◆ Exercise description:
Where a record contains a picture, omit the picture and repeat the rest exactly.

◆ Exercise material:

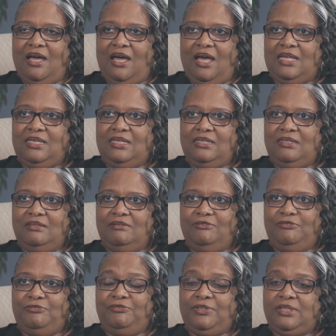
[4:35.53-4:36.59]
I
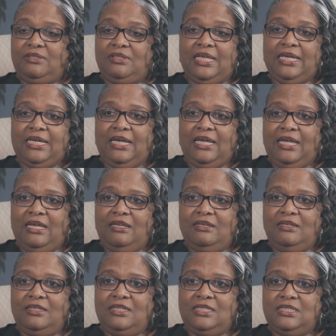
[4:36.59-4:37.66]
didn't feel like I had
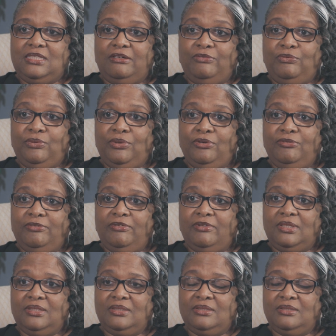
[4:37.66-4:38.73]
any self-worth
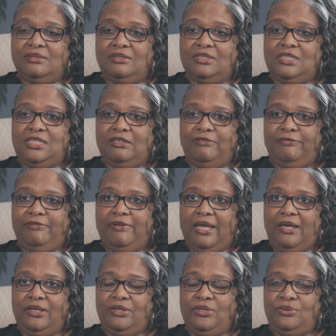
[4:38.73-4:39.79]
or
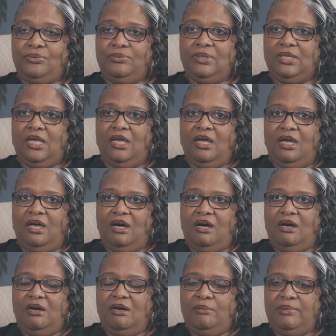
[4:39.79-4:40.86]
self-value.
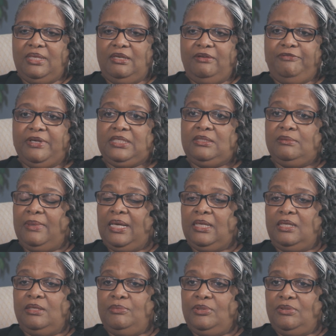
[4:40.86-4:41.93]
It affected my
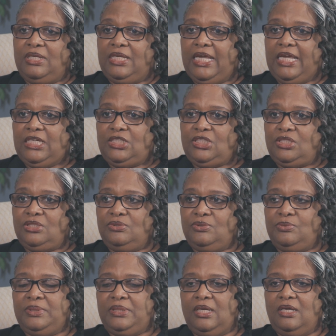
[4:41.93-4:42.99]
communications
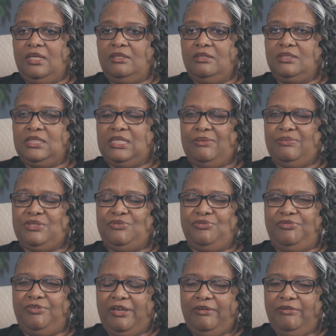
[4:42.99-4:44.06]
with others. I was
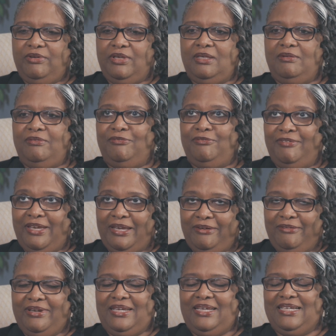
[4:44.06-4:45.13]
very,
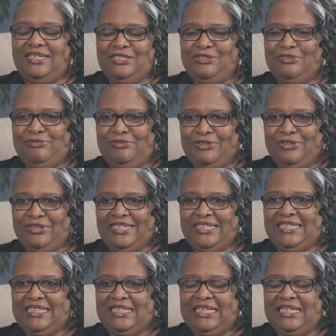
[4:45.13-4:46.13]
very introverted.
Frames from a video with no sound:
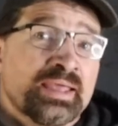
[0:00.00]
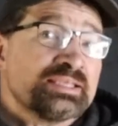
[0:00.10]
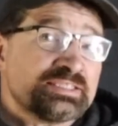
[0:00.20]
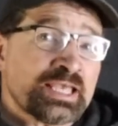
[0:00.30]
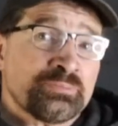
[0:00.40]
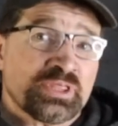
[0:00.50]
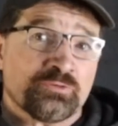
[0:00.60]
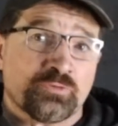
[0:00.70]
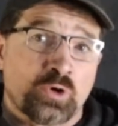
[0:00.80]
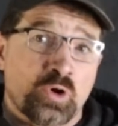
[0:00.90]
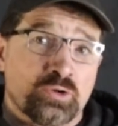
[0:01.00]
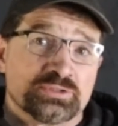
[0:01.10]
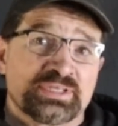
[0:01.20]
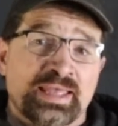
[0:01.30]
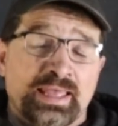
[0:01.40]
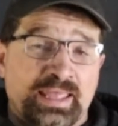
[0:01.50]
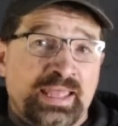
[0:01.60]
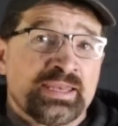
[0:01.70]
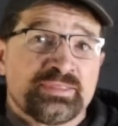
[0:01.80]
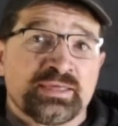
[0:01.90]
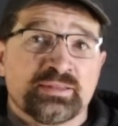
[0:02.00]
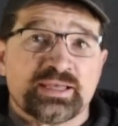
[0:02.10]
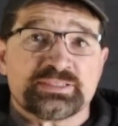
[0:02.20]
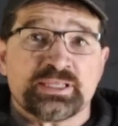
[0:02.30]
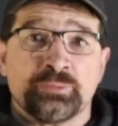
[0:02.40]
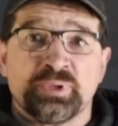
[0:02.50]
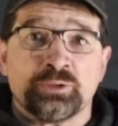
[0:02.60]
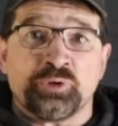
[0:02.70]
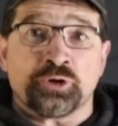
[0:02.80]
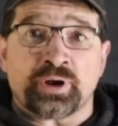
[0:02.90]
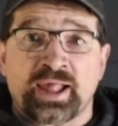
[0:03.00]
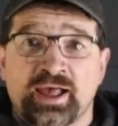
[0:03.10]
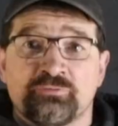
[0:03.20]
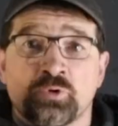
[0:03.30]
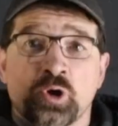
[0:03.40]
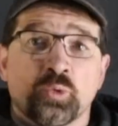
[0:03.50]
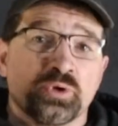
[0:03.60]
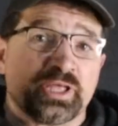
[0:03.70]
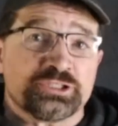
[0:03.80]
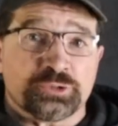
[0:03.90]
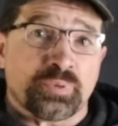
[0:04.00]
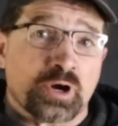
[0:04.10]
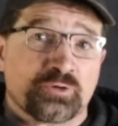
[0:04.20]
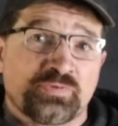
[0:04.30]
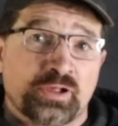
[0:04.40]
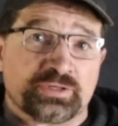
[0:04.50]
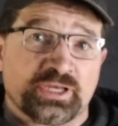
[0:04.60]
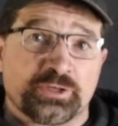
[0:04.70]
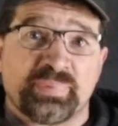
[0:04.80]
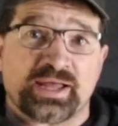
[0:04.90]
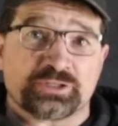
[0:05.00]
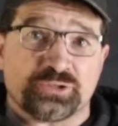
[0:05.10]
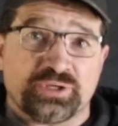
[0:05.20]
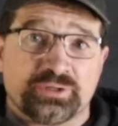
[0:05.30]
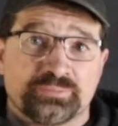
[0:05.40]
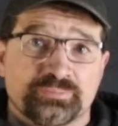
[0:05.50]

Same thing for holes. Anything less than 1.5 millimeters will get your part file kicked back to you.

◆ Response to the exercise:
[4:35.53-4:36.59]
I
[4:36.59-4:37.66]
didn't feel like I had
[4:37.66-4:38.73]
any self-worth
[4:38.73-4:39.79]
or
[4:39.79-4:40.86]
self-value.
[4:40.86-4:41.93]
It affected my
[4:41.93-4:42.99]
communications
[4:42.99-4:44.06]
with others. I was
[4:44.06-4:45.13]
very,
[4:45.13-4:46.13]
very introverted.
Frames from a video with no sound:
[0:00.00]
[0:00.10]
[0:00.20]
[0:00.30]
[0:00.40]
[0:00.50]
[0:00.60]
[0:00.70]
[0:00.80]
[0:00.90]
[0:01.00]
[0:01.10]
[0:01.20]
[0:01.30]
[0:01.40]
[0:01.50]
[0:01.60]
[0:01.70]
[0:01.80]
[0:01.90]
[0:02.00]
[0:02.10]
[0:02.20]
[0:02.30]
[0:02.40]
[0:02.50]
[0:02.60]
[0:02.70]
[0:02.80]
[0:02.90]
[0:03.00]
[0:03.10]
[0:03.20]
[0:03.30]
[0:03.40]
[0:03.50]
[0:03.60]
[0:03.70]
[0:03.80]
[0:03.90]
[0:04.00]
[0:04.10]
[0:04.20]
[0:04.30]
[0:04.40]
[0:04.50]
[0:04.60]
[0:04.70]
[0:04.80]
[0:04.90]
[0:05.00]
[0:05.10]
[0:05.20]
[0:05.30]
[0:05.40]
[0:05.50]

Same thing for holes. Anything less than 1.5 millimeters will get your part file kicked back to you.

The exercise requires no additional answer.